# [Problem to solve]
Without any images, write the listing below out word for word.

§

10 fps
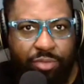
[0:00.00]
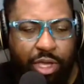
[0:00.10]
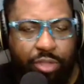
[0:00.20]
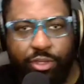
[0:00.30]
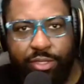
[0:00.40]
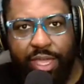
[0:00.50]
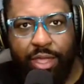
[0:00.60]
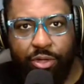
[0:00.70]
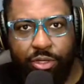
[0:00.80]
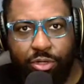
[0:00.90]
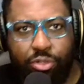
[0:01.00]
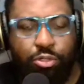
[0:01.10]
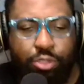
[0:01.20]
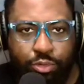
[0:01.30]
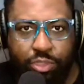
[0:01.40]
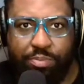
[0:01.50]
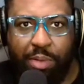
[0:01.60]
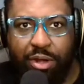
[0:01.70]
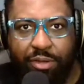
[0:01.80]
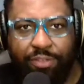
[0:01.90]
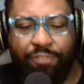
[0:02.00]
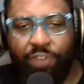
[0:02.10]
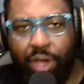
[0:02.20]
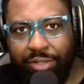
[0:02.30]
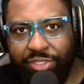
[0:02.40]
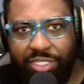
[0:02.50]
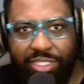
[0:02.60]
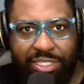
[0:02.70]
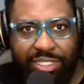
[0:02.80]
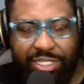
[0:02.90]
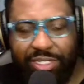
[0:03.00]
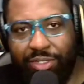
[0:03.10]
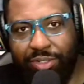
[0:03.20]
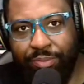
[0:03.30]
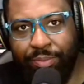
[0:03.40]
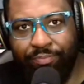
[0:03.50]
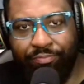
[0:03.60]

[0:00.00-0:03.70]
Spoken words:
We all know that Hulu was part of the Fox Disney deal.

§

# [Exercise solution]
10 fps
[0:00.00]
[0:00.10]
[0:00.20]
[0:00.30]
[0:00.40]
[0:00.50]
[0:00.60]
[0:00.70]
[0:00.80]
[0:00.90]
[0:01.00]
[0:01.10]
[0:01.20]
[0:01.30]
[0:01.40]
[0:01.50]
[0:01.60]
[0:01.70]
[0:01.80]
[0:01.90]
[0:02.00]
[0:02.10]
[0:02.20]
[0:02.30]
[0:02.40]
[0:02.50]
[0:02.60]
[0:02.70]
[0:02.80]
[0:02.90]
[0:03.00]
[0:03.10]
[0:03.20]
[0:03.30]
[0:03.40]
[0:03.50]
[0:03.60]

[0:00.00-0:03.70]
Spoken words:
We all know that Hulu was part of the Fox Disney deal.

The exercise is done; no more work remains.